#### Input:
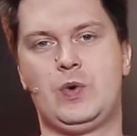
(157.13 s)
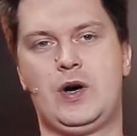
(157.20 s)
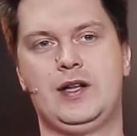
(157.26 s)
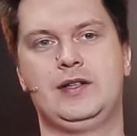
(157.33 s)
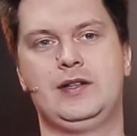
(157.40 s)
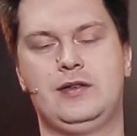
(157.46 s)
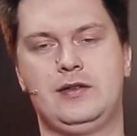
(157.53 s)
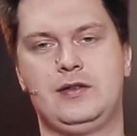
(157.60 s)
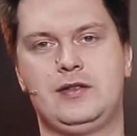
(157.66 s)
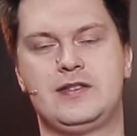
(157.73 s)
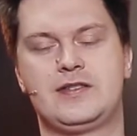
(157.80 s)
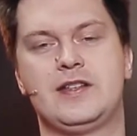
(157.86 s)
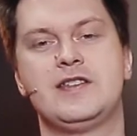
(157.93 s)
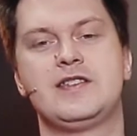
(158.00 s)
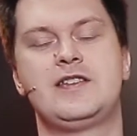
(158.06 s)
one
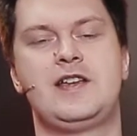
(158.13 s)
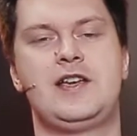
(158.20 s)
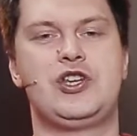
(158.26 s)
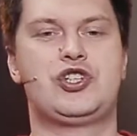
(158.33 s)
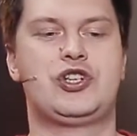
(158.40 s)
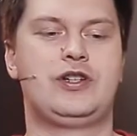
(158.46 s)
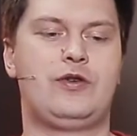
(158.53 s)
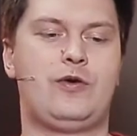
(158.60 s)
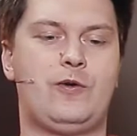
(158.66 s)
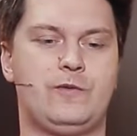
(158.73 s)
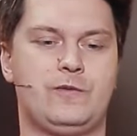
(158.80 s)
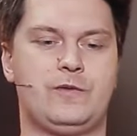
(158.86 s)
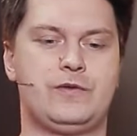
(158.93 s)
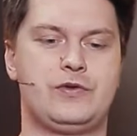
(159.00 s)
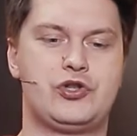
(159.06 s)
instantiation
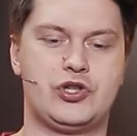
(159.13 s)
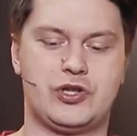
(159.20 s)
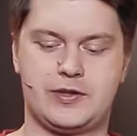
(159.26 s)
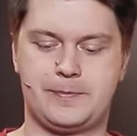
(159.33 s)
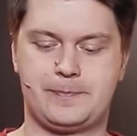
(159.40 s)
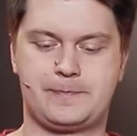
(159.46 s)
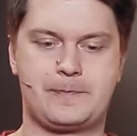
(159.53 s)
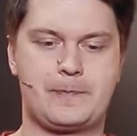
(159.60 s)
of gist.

#### Work required:
Skip every image and output the remaining records exactly.

#### Solution for this exercise:
(157.13 s)
(157.20 s)
(157.26 s)
(157.33 s)
(157.40 s)
(157.46 s)
(157.53 s)
(157.60 s)
(157.66 s)
(157.73 s)
(157.80 s)
(157.86 s)
(157.93 s)
(158.00 s)
(158.06 s)
one
(158.13 s)
(158.20 s)
(158.26 s)
(158.33 s)
(158.40 s)
(158.46 s)
(158.53 s)
(158.60 s)
(158.66 s)
(158.73 s)
(158.80 s)
(158.86 s)
(158.93 s)
(159.00 s)
(159.06 s)
instantiation
(159.13 s)
(159.20 s)
(159.26 s)
(159.33 s)
(159.40 s)
(159.46 s)
(159.53 s)
(159.60 s)
of gist.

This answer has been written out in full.